WORK REQUIRED –
Pictures should not appear in the copy; the records themselves must be written out exactly.

Data extracted from a collection
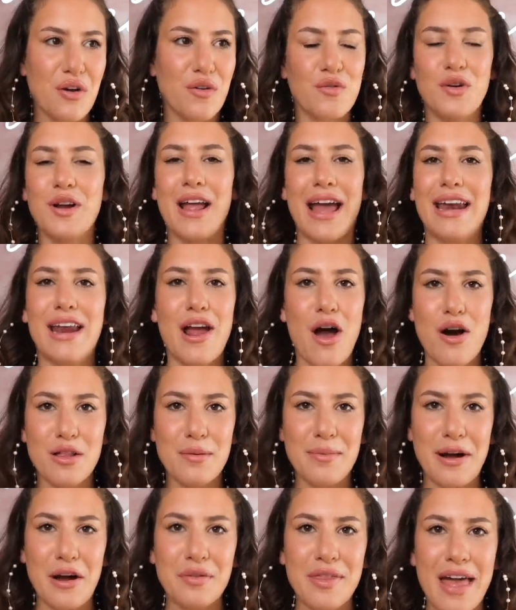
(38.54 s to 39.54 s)
forgetting all
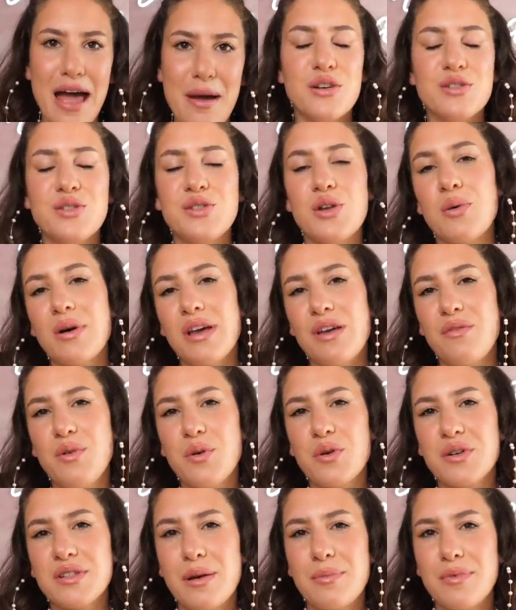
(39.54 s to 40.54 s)
about that. So if
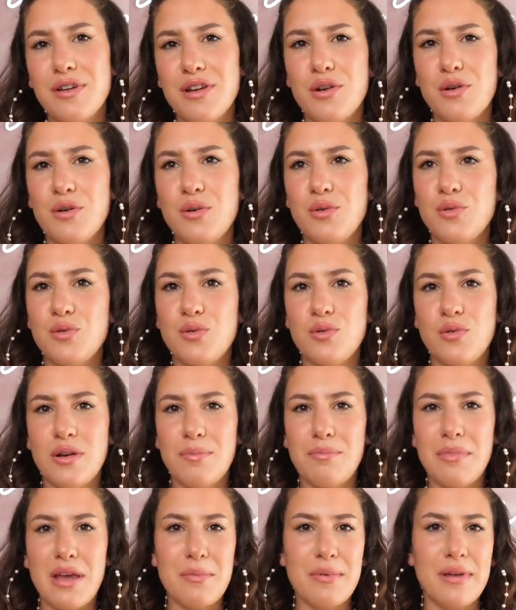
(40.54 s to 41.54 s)
you're somebody who
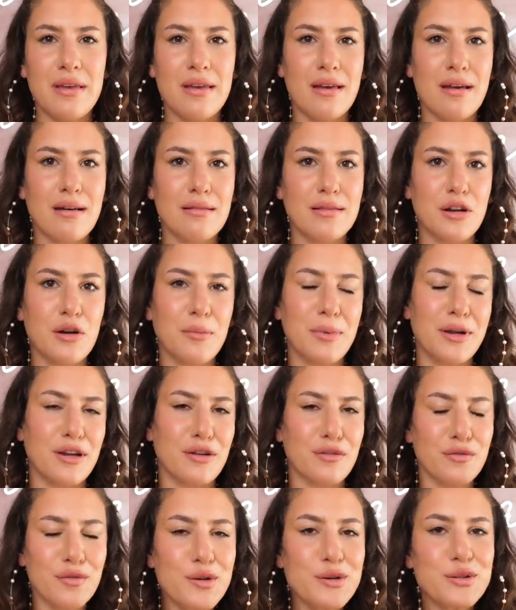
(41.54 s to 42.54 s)
may be a little bit
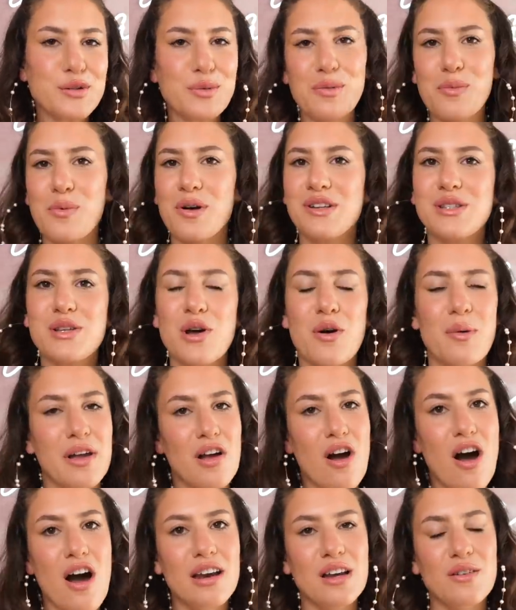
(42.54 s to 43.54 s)
confused with what's going
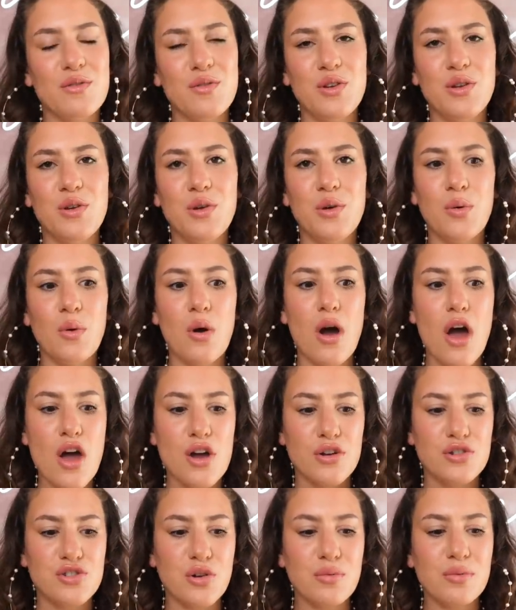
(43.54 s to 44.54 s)
on, if you
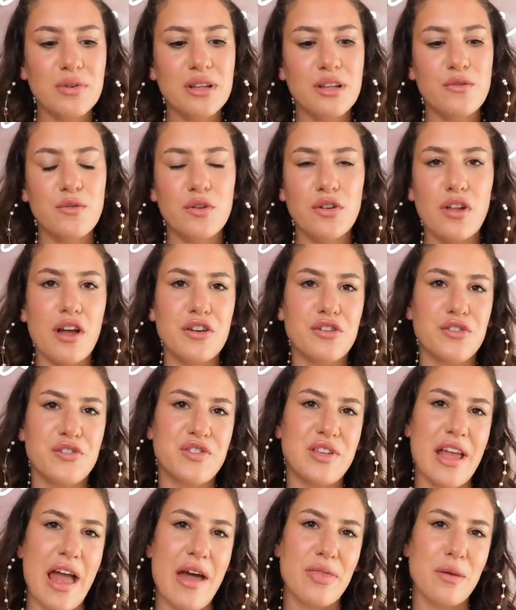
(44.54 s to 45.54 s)
don't really fully
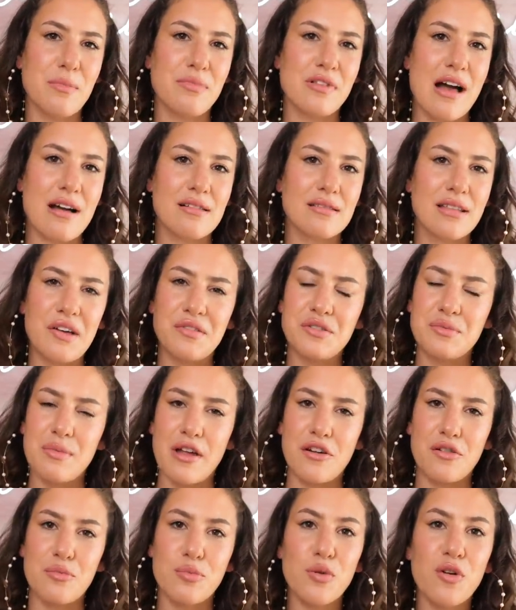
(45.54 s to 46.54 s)
understand the Black Lives
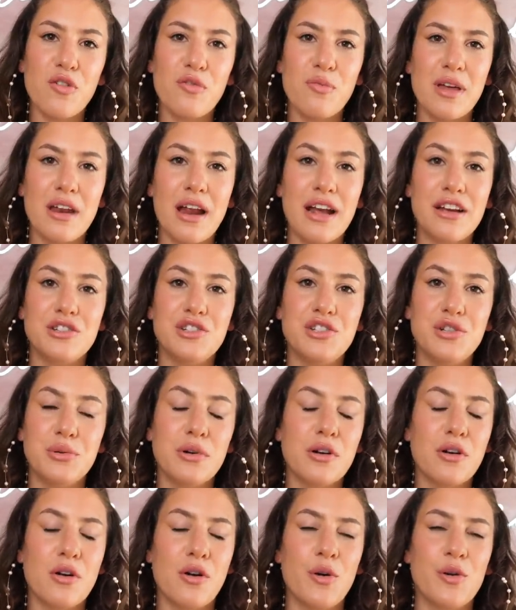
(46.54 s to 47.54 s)
Matter movement, I do
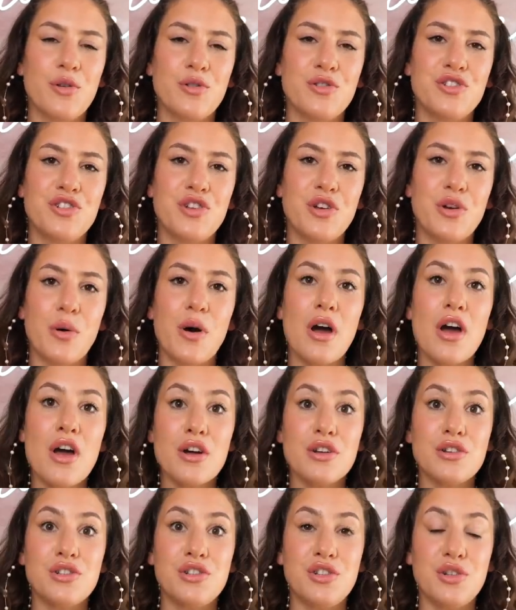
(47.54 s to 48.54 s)
encourage you
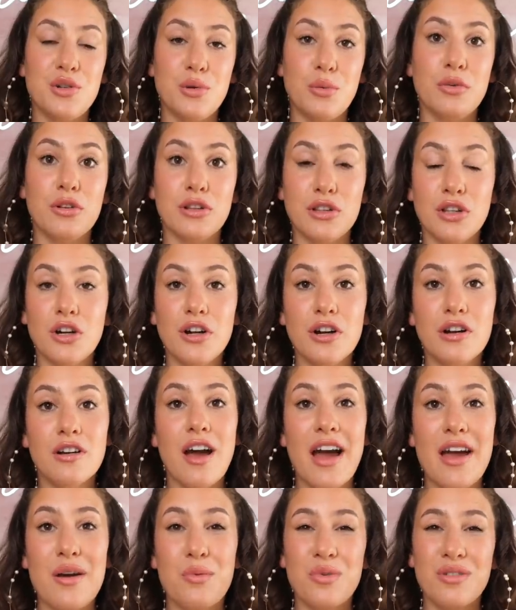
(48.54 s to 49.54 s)
to learn.
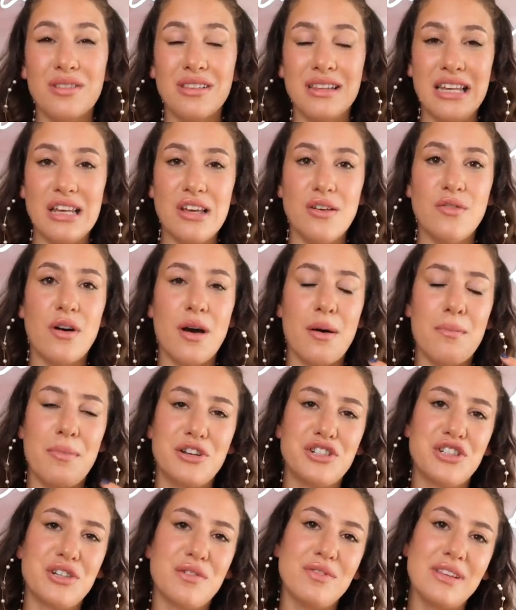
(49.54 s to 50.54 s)
I will leave a
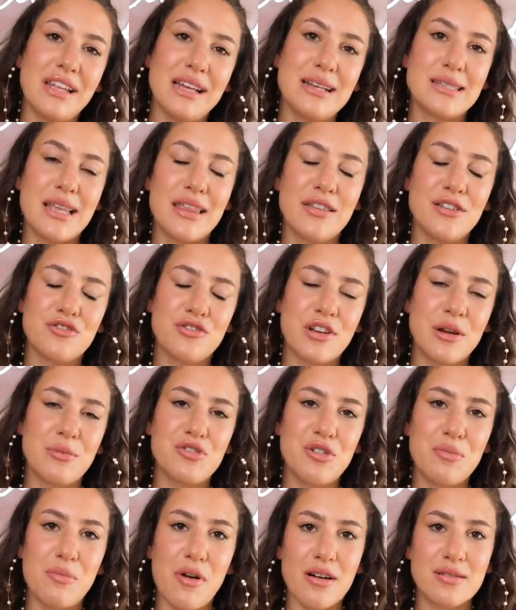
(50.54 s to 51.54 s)
bunch of links in the
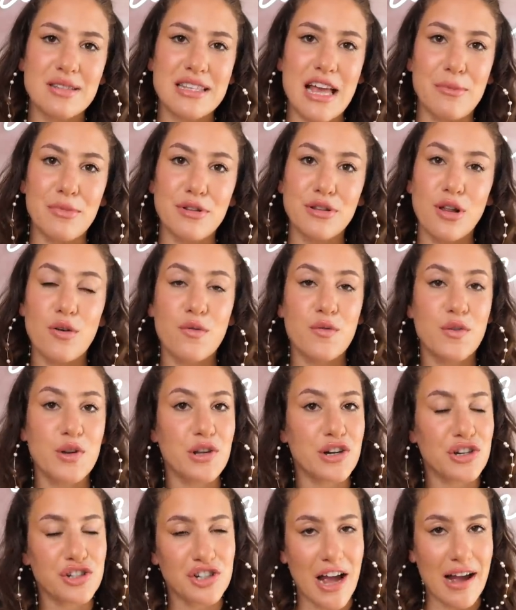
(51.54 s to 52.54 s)
description box down below for you
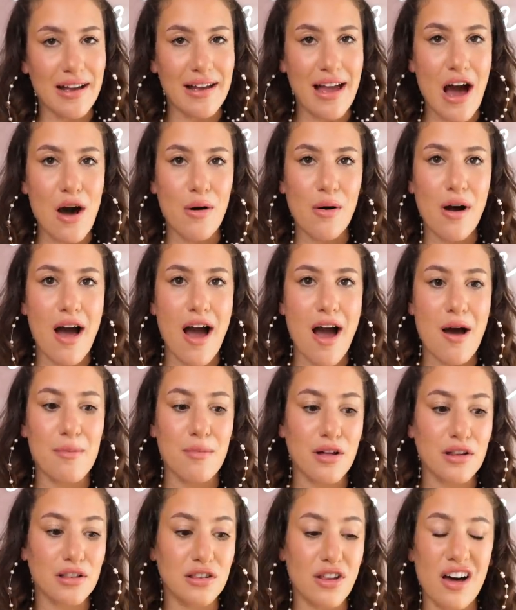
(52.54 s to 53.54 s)
to check out. Um,
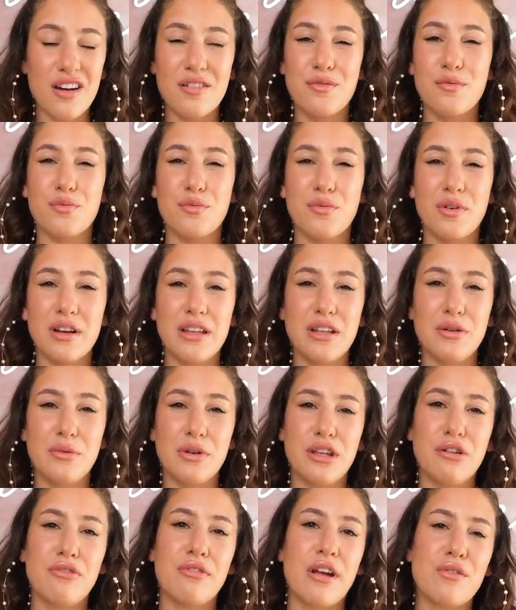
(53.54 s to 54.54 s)
a lot of really,
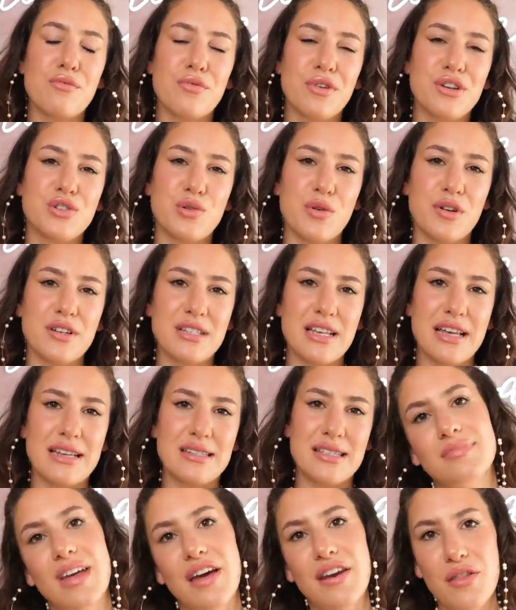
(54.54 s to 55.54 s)
really great
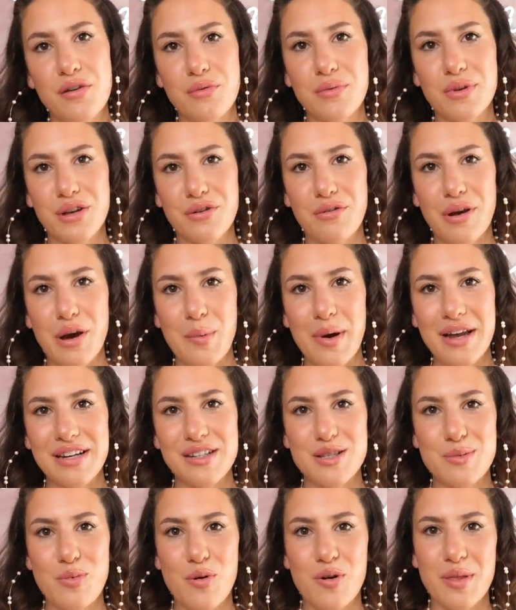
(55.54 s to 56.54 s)
resources. Another really great way to
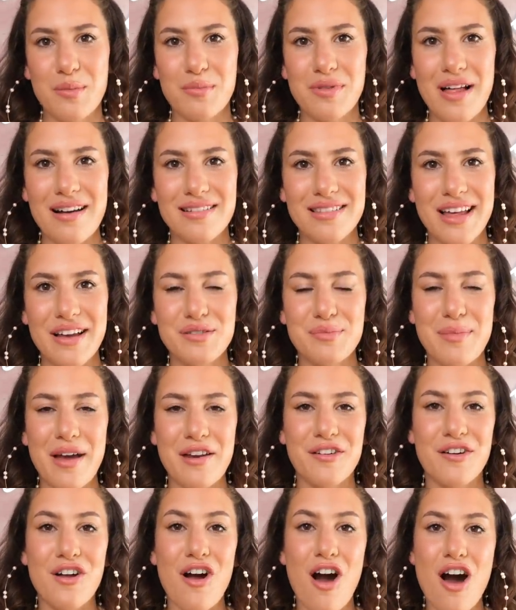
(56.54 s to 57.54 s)
support the Black Lives
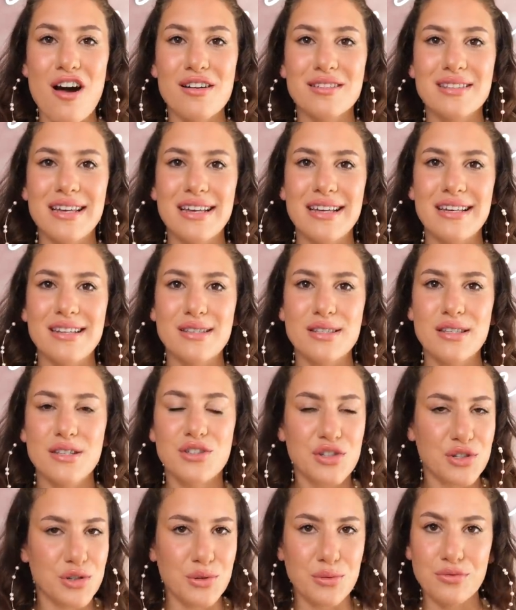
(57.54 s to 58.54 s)
Matter cause is
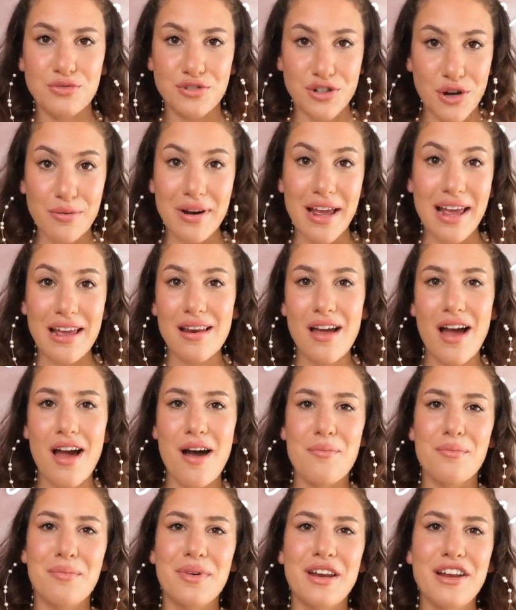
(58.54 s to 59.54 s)
to donate.
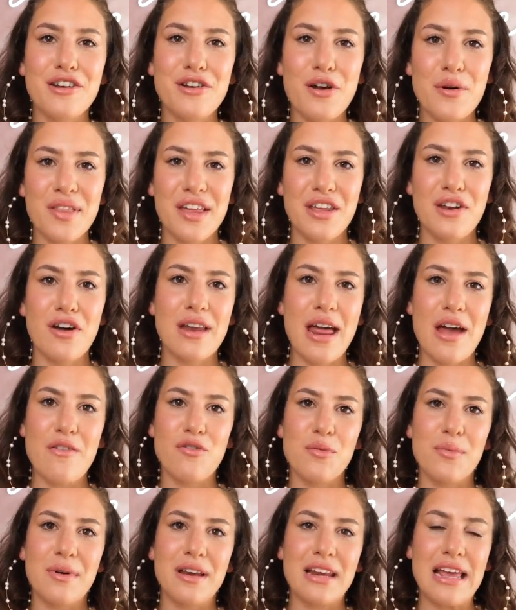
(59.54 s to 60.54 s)
Um, but I know that not
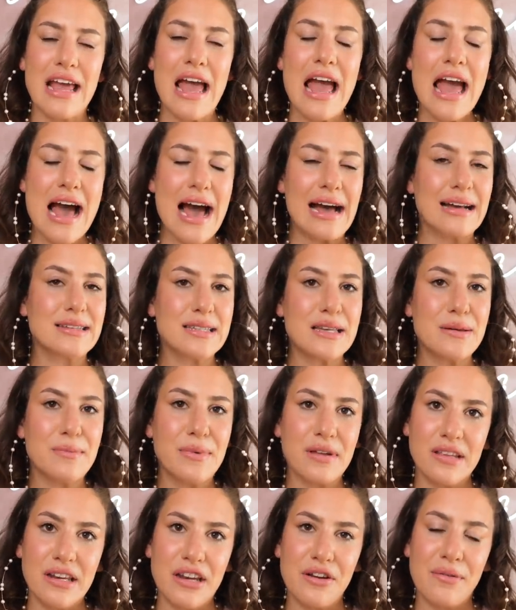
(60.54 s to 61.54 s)
everybody has the
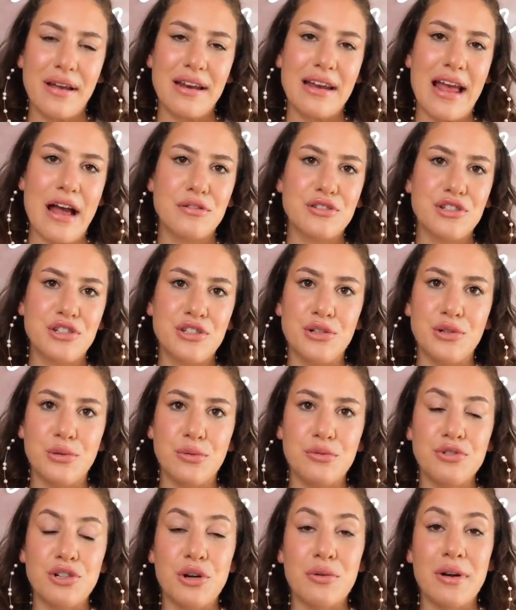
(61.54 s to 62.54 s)
ability right now
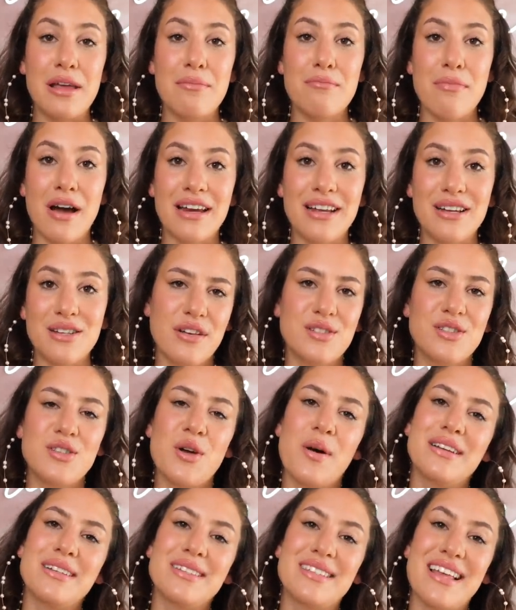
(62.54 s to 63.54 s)
to donate money. So
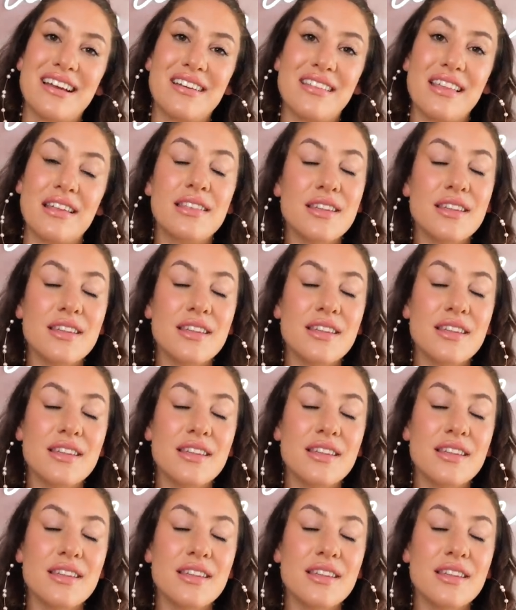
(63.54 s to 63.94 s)
I decided that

RESPONSE –
(38.54 s to 39.54 s)
forgetting all
(39.54 s to 40.54 s)
about that. So if
(40.54 s to 41.54 s)
you're somebody who
(41.54 s to 42.54 s)
may be a little bit
(42.54 s to 43.54 s)
confused with what's going
(43.54 s to 44.54 s)
on, if you
(44.54 s to 45.54 s)
don't really fully
(45.54 s to 46.54 s)
understand the Black Lives
(46.54 s to 47.54 s)
Matter movement, I do
(47.54 s to 48.54 s)
encourage you
(48.54 s to 49.54 s)
to learn.
(49.54 s to 50.54 s)
I will leave a
(50.54 s to 51.54 s)
bunch of links in the
(51.54 s to 52.54 s)
description box down below for you
(52.54 s to 53.54 s)
to check out. Um,
(53.54 s to 54.54 s)
a lot of really,
(54.54 s to 55.54 s)
really great
(55.54 s to 56.54 s)
resources. Another really great way to
(56.54 s to 57.54 s)
support the Black Lives
(57.54 s to 58.54 s)
Matter cause is
(58.54 s to 59.54 s)
to donate.
(59.54 s to 60.54 s)
Um, but I know that not
(60.54 s to 61.54 s)
everybody has the
(61.54 s to 62.54 s)
ability right now
(62.54 s to 63.54 s)
to donate money. So
(63.54 s to 63.94 s)
I decided that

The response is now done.